No desconozco el peso de la violencia desatada desde la configuración del Estado y sus gobiernos en los distintos niveles. El Estado, en su actual organización, mafiosa y corrupta, es un factor central de la actual violencia por el papel de los clanes políticos (Valle, Cesar, Santander, Quindío, Bogotá, Barranquilla, Cali, Popayán, Meta) que tienen secuestrado el estado y sus agencias más prosperas. Hay que ver lo que sucede en todo el territorio nacional. 

Con eso en mente, nada ganamos con los avances de la paz total, ciertos y correctos, si no entendemos la naturaleza del actual conflicto social y armado.
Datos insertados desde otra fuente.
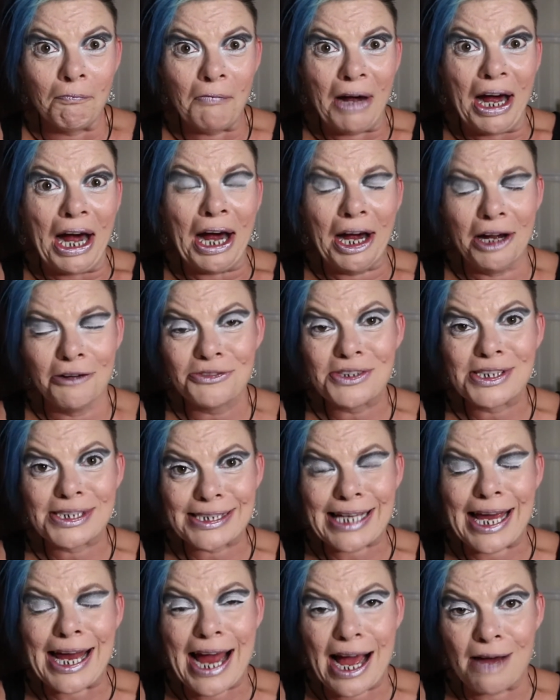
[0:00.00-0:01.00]
I have to
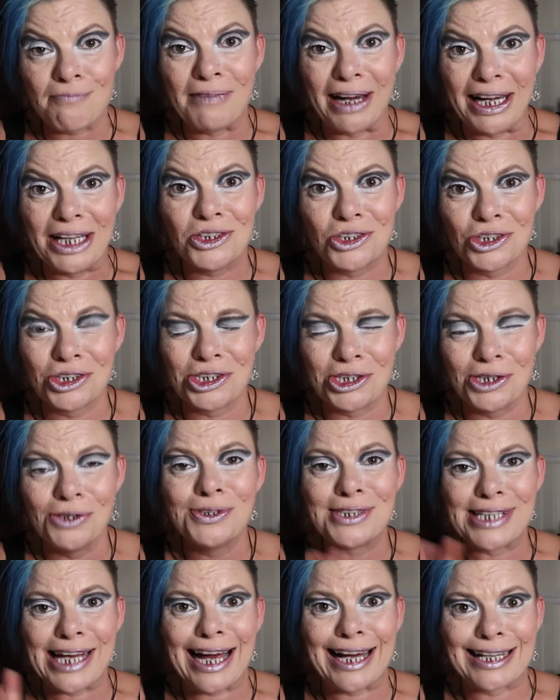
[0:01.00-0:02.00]
say, I might just
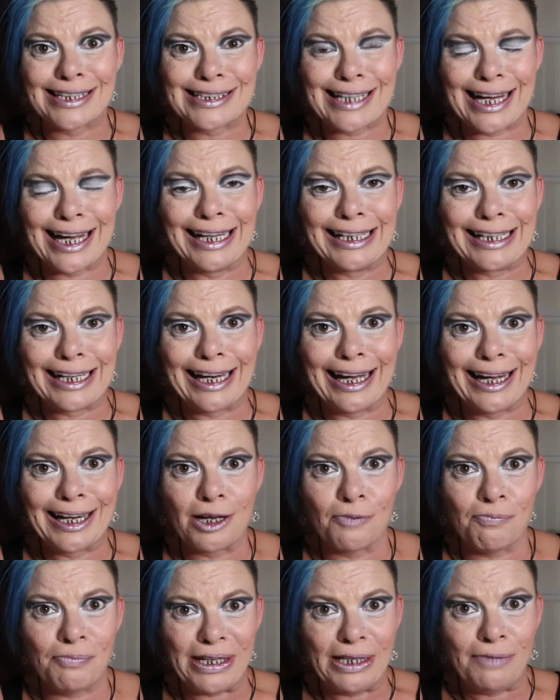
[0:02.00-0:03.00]
use it as kind of
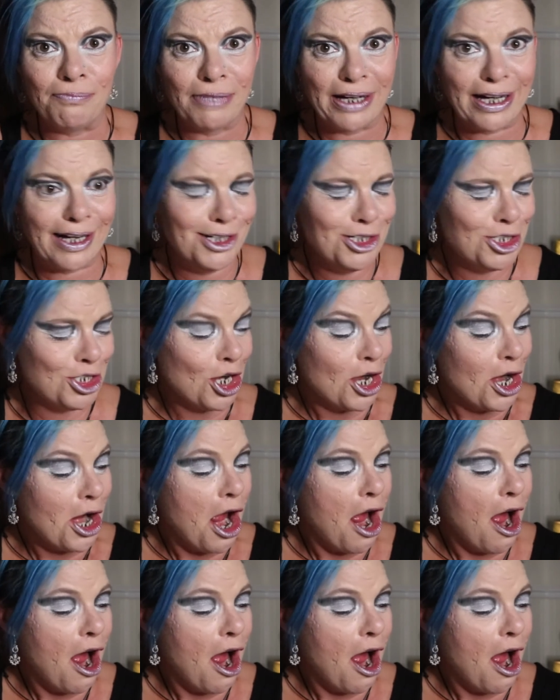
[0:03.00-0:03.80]
like a pin badge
Todo nos puede estallar en la cara, como ha ocurrido en el Putumayo y en el Cauca, pues no sabemos a ciencia cierta cuál es la esencia de la problemática que quiere trascender el “significante vacío” (paz total) al cual esta aferrado la actual dirigencia progresista del gobierno. 

No estoy sugiriendo parar todo y dejar que nos trague la muerte. Hay que seguir, pero con más claridad y agilidad. Lo del Cauca y lo del Putumayo se pudo evitar si desde el lado presidencial y sus asesores se hubiese dado una mayor apertura mental a la capilaridad local y regional empática con el mensaje del actual jefe de la Casa de Nariño. Los actores locales y regionales del conflicto dijeron sí a la paz total, pero se quedaron con la palabra en el aire regresando con mayor ímpetu el demonio de la guerra como lo estamos viendo. Asumir cada mensaje, cada manifestación empática de los actores subalternos de la violencia con una lectura de gabinete, cargada de cierto desdén erudito, no acierta en la consolidación de la paz total. Lo que se está generando es una tremenda confusión y un “cruce de cables” que puede apalancar nuevos episodios de violencia por la reyerta entre las organizaciones guerrilleras que ejercen el control territorial y societal. 
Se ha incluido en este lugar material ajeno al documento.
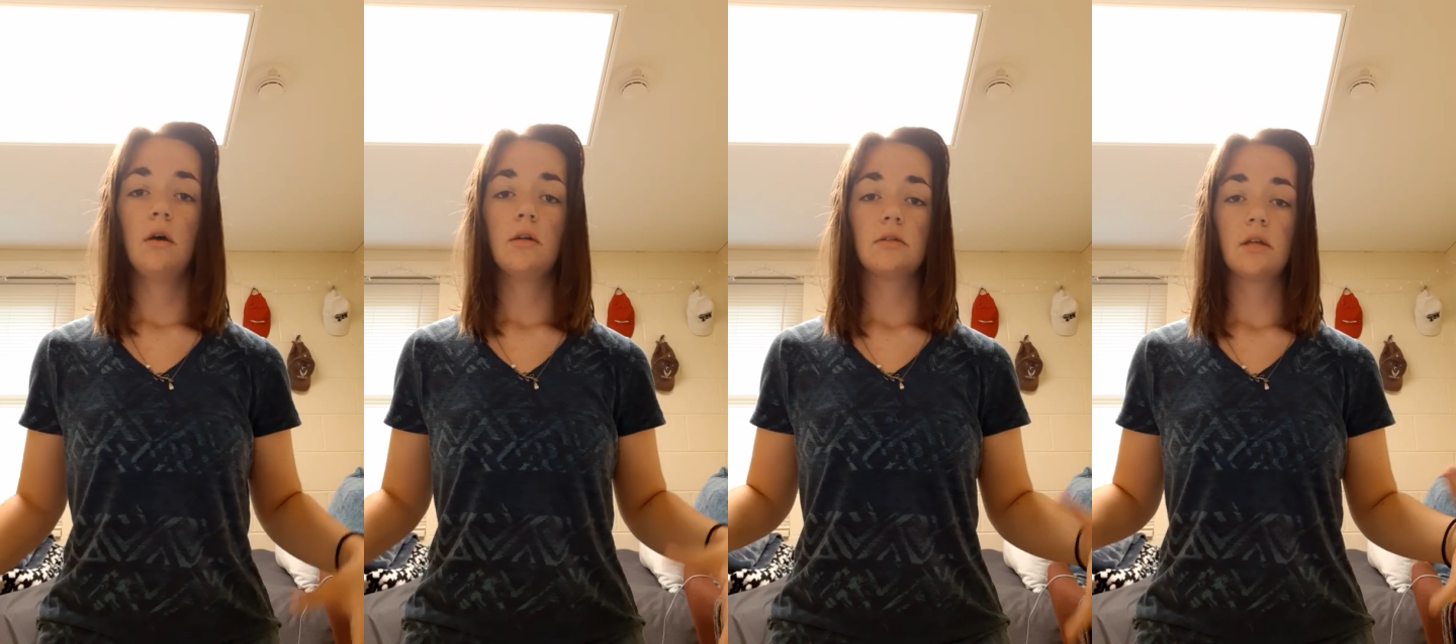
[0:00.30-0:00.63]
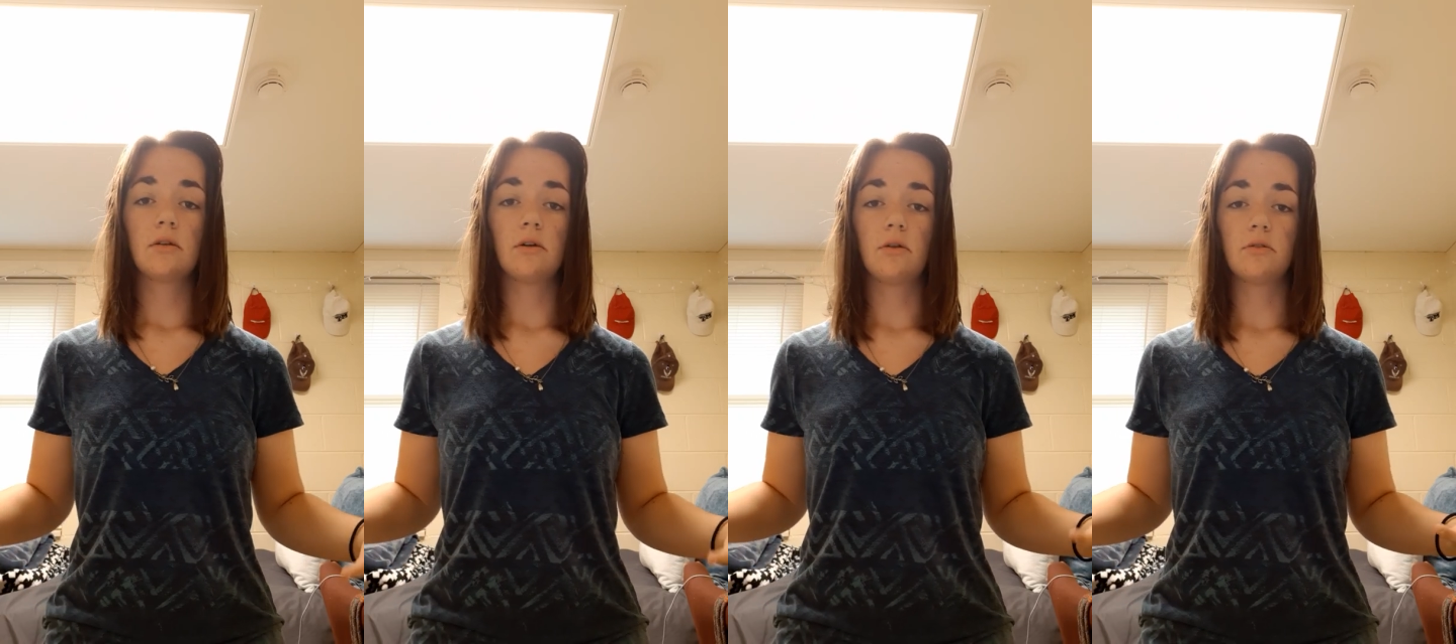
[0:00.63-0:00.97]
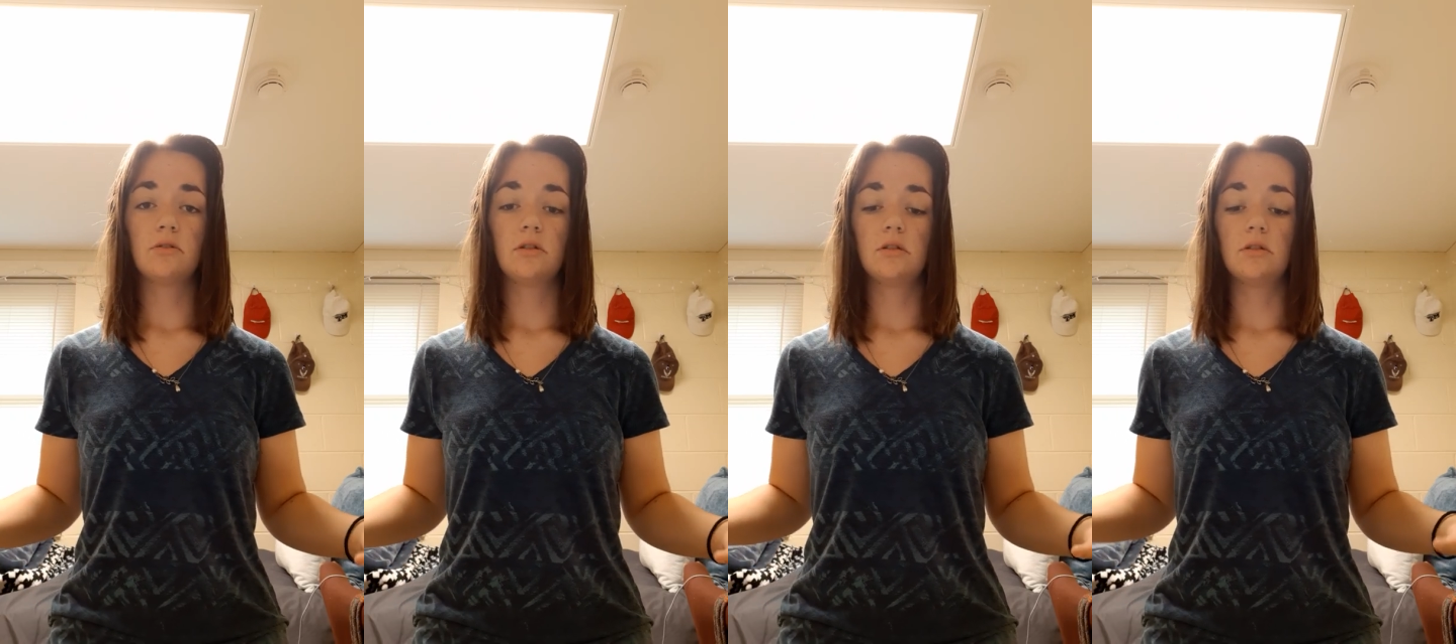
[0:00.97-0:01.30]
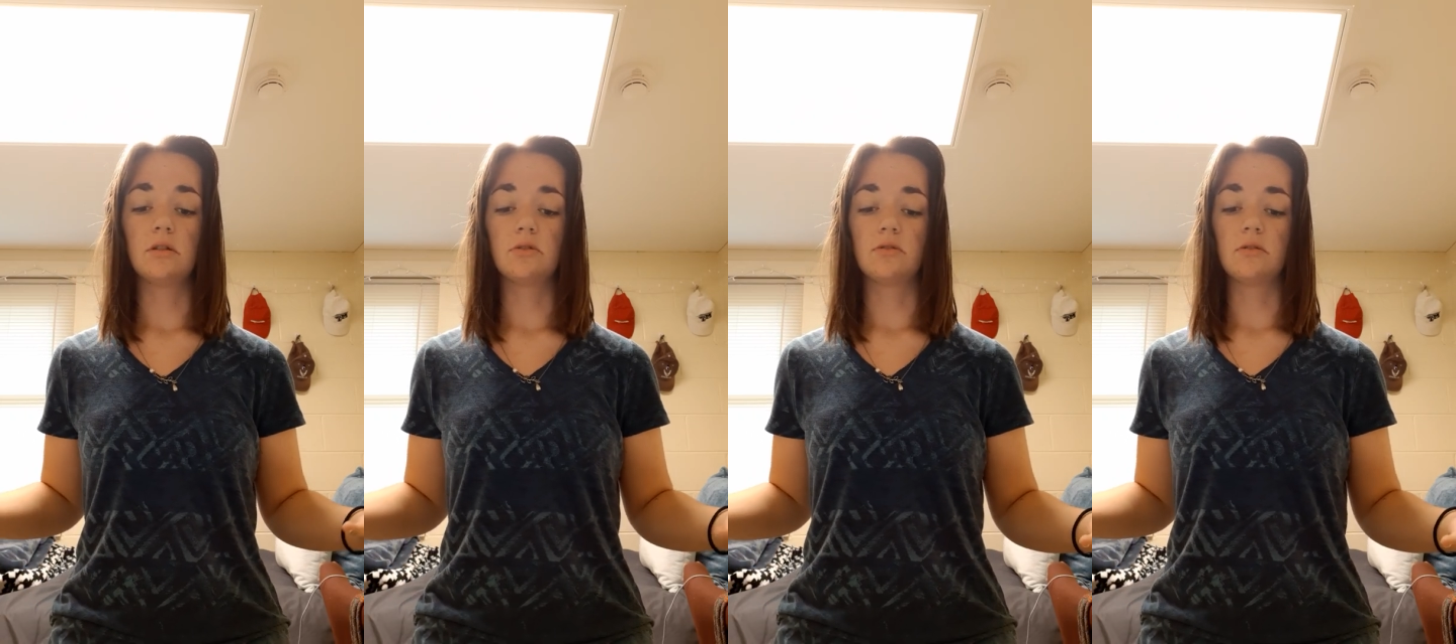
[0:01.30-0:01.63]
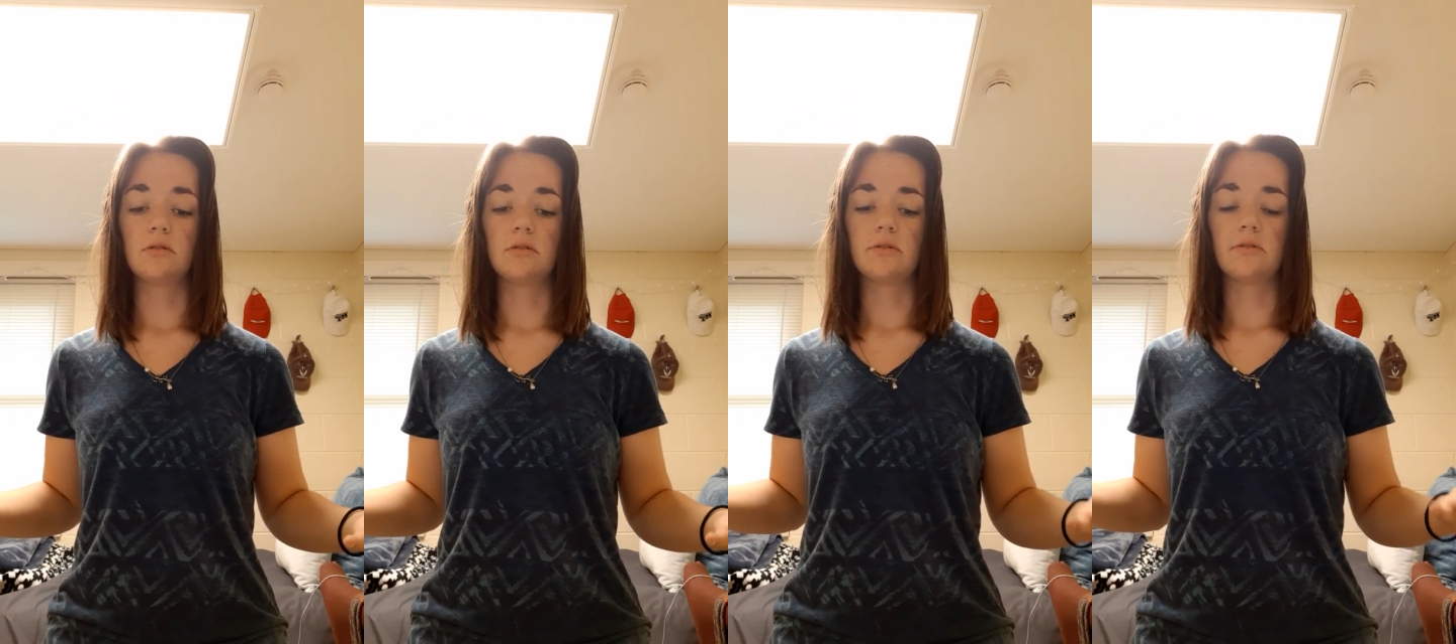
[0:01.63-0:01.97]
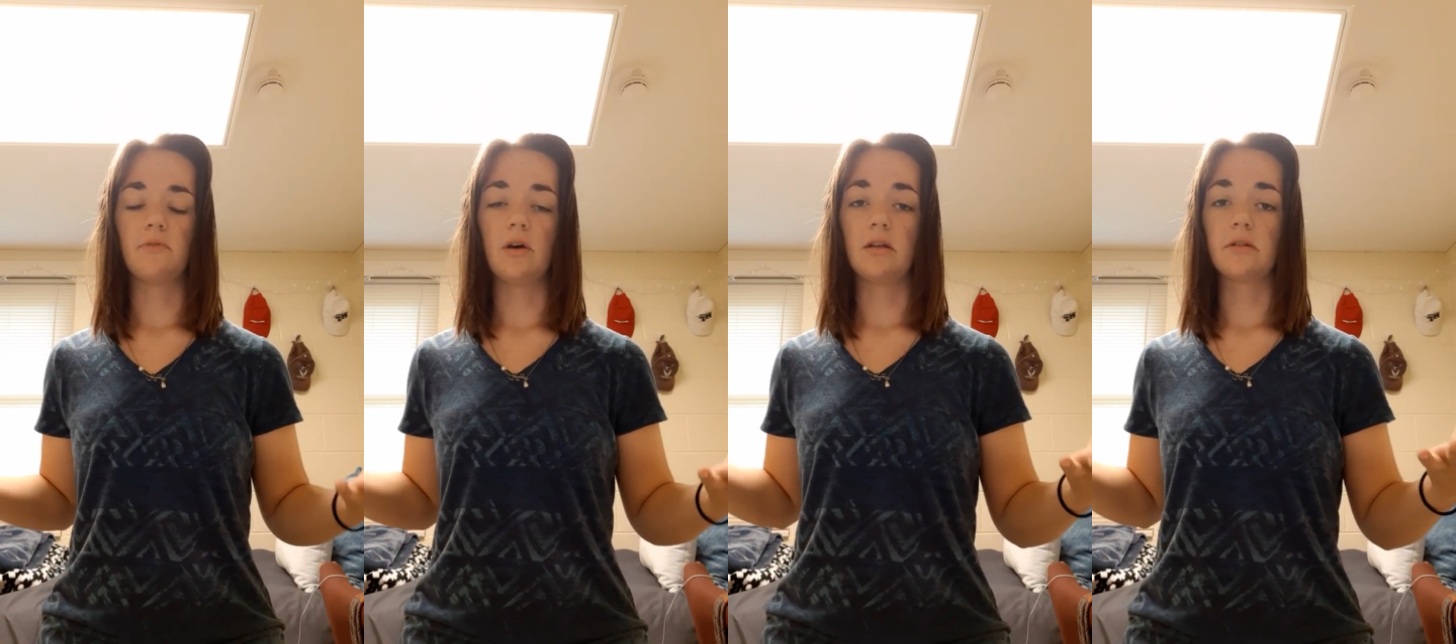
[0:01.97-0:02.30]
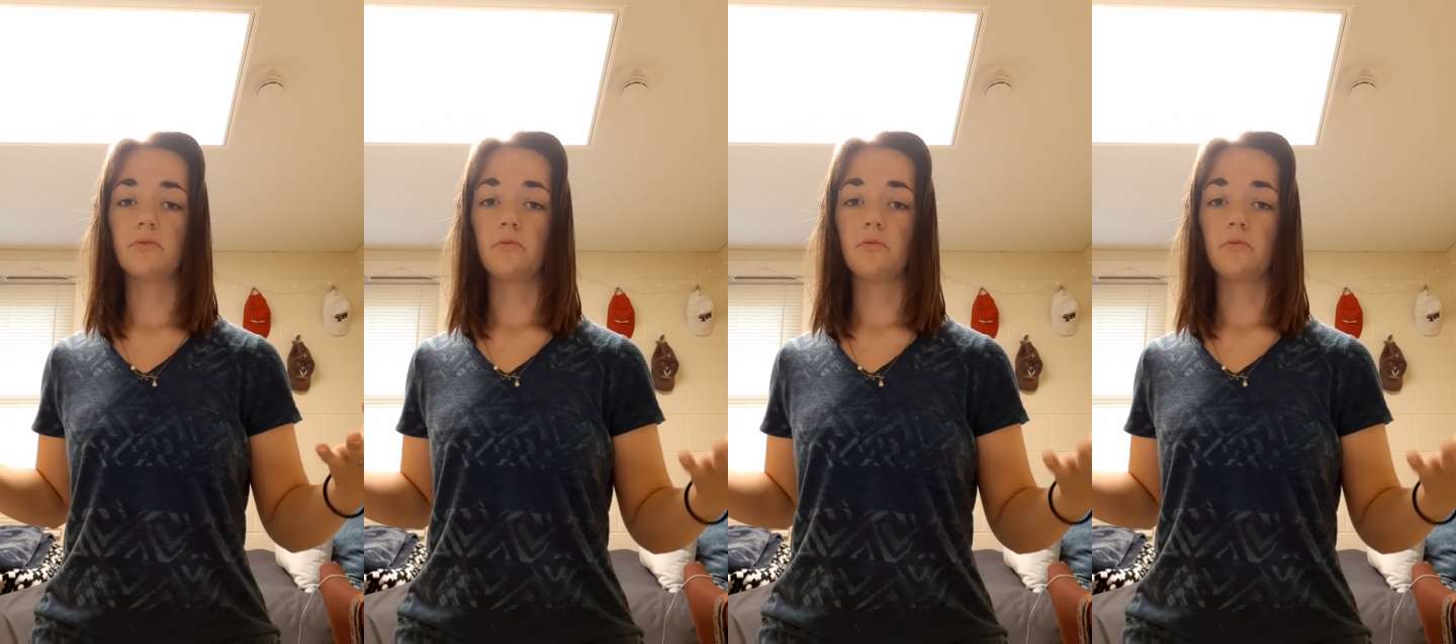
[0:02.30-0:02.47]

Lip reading: Technology addiction is defined as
Hay “confusión gubernamental” en la gestión de la paz total como consecuencia de la insuficiencia epistemológica y científica en la percepción de la violencia y del nuevo modelo de paz que se quiere concretar. Esto hay que corregirlo sin mucho trámite burocrático centralista. No hay que confiar en tanto estudio bogotano del problema. Hay que ir a las regiones, a las localidades, a las comunidades y a las redes académicas regionales, para desde el seno del mundo campesino, indígena, afro y popular encontrar las salidas pacifistas, con todo el rigor y la responsabilidad, sin charlatanería de aventureros en plan de enriquecerse en el juego de la repartija burocrática en pleno auge.